When “Streetcar” was released, the New York Times praised Brando’s performance, but Variety was among those complaining about his dialogue, saying, “Marlon Brando at times captures strongly the brutality of the young Pole, but occasionally he performs unevenly in a portrayal marked by frequent garbling of his dialog, though it is to be granted that, as a brutish mechanic, he wasn’t expected to project with an Oxonian accent.”
Misguided reviews aside, the film version was widely acclaimed, though it was Vivian Leigh who won the best actress Oscar for her role as Blanche DuBois, while Brando faced heavy competition in the best actor category from Humphrey Bogart, who won for “The African Queen.”
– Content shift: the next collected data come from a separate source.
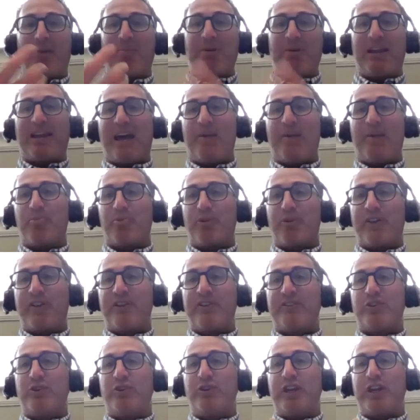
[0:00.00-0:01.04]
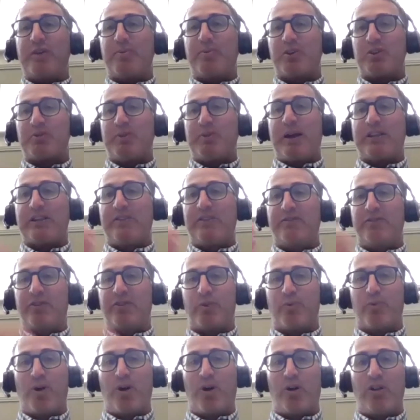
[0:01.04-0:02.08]
me to kind of bring this unique perspective to the
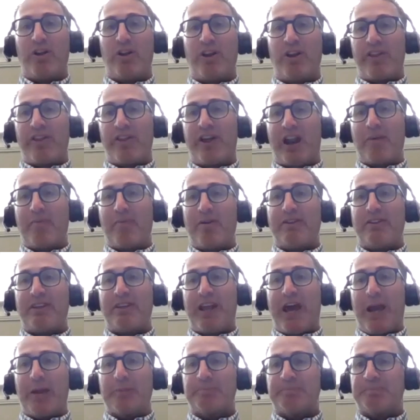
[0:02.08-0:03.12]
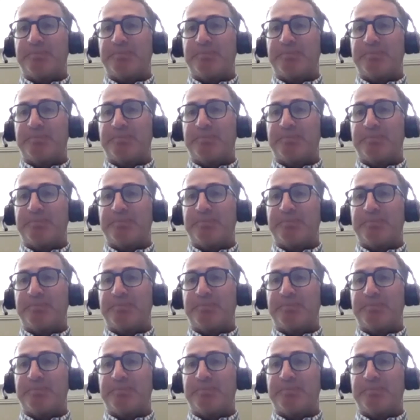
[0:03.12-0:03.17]
role that I'm in today.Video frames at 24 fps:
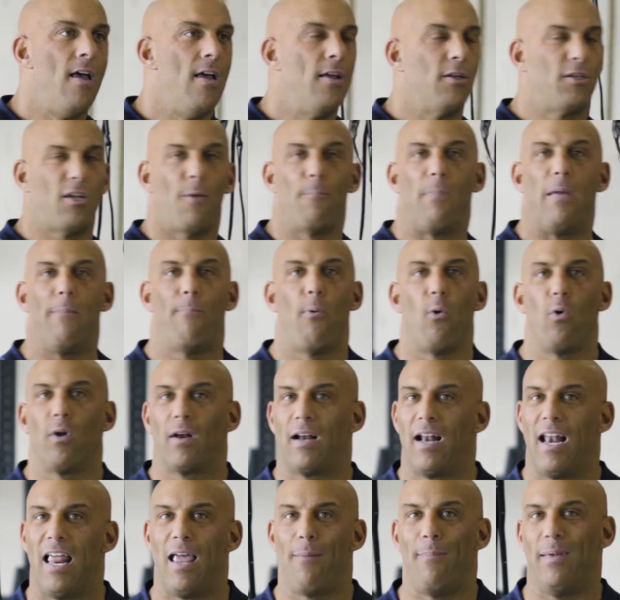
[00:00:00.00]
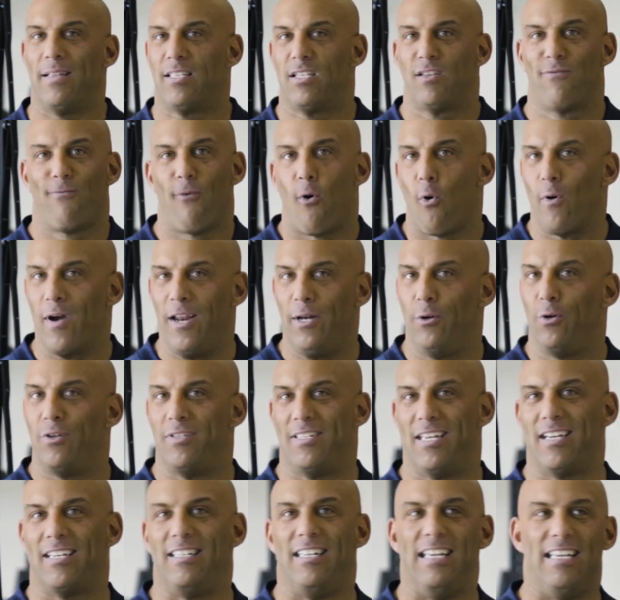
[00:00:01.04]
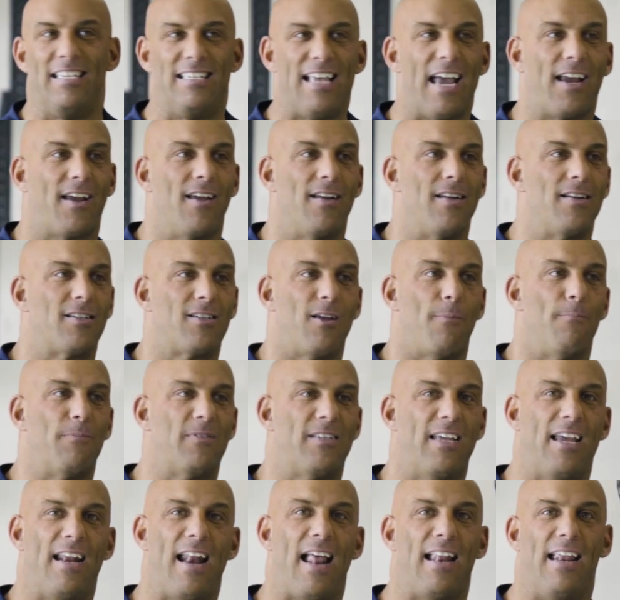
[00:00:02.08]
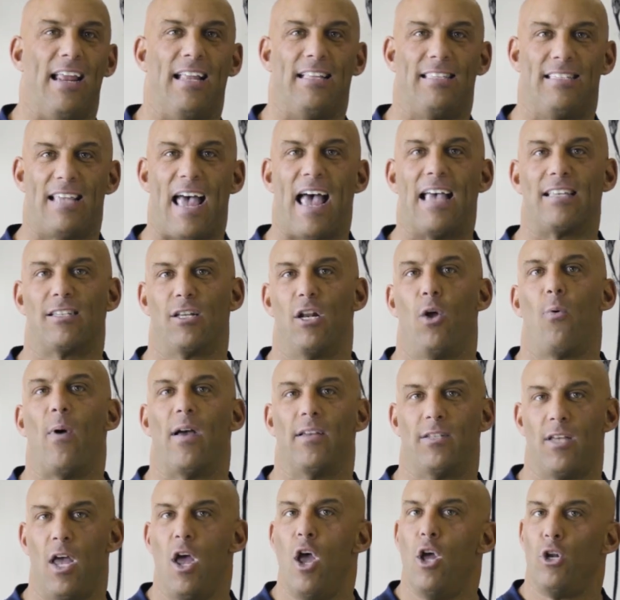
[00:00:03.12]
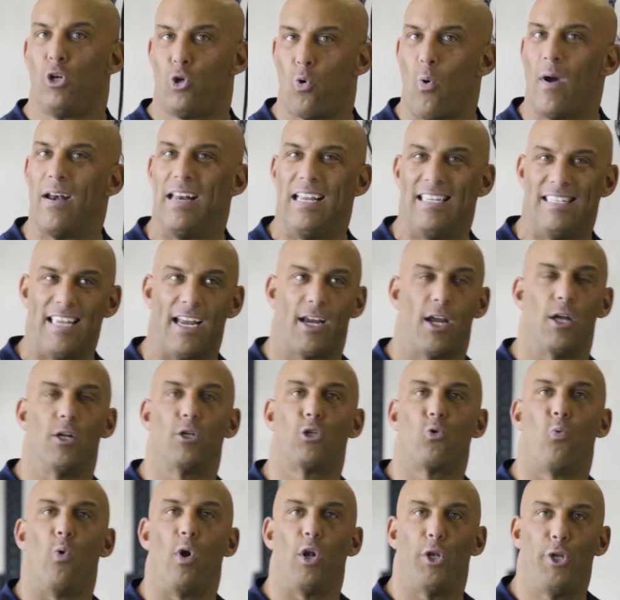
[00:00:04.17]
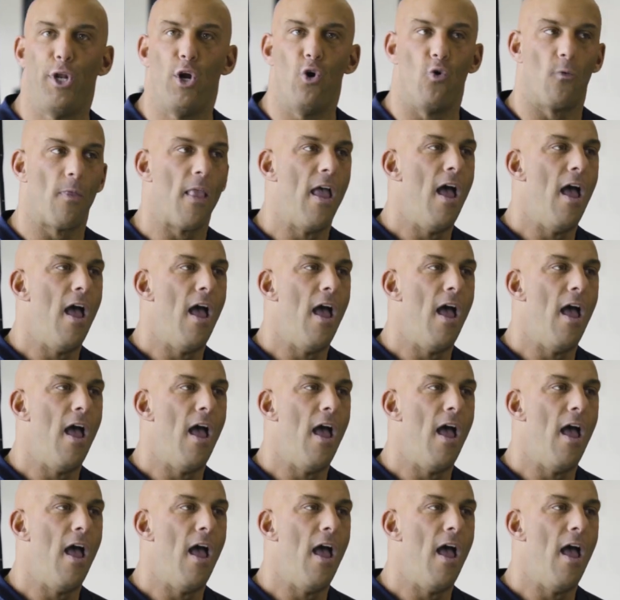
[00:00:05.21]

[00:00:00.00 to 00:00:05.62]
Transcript: Some people claim it's 40 to 60 seconds. Some say that it's as low as 20 seconds will do.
Even after Brando’s best actor Oscar for Kazan’s “On the Waterfront” in 1954, some moviegoers still had trouble adjusting to the new contemporary acting style.

Brando’s delivery was one of the primary punching bags in a Variety guest column by CBS “Person to Person” field man John Horn, titled “The ‘Inarticulate’ Era (Of Mumblers, Grunters & Groaners).” Horn opined, “In motion pictures, for instance, the idol of the day is Marlon Brando, who has made quite a career of talking as if he doesn’t know how to. In the Broadway play, ‘A Streetcar Named Desire,’ his first hit, Brando grunted and groaned to perfection in his depiction of a brute who was all muscle and no mind. In the Oscared ‘On the Waterfront,’ Brando ‘duh-ed’ and ‘dah-ed’ in almost a symphony of animal sounds, playing, of course, a young dock walloper who just can’t get the words out.”
Of course, the last laugh was on these uptight cultural observers who let a grunt or two get in the way of seeing a new wave of acting talent dawning on the horizon. From Paul Newman, James Earl Jones, Al Pacino and Jack Nicholson to Ryan Gosling and Edward Norton, generations of actors since have been influenced by his singular performances.
Brando later made waves in numerous ways, such as when he advocated for native Americans by sending Sacheen Littlefeather to the Oscars in his place. The actor, who died in 2004, became one of the most important — and controversial — actors of all time.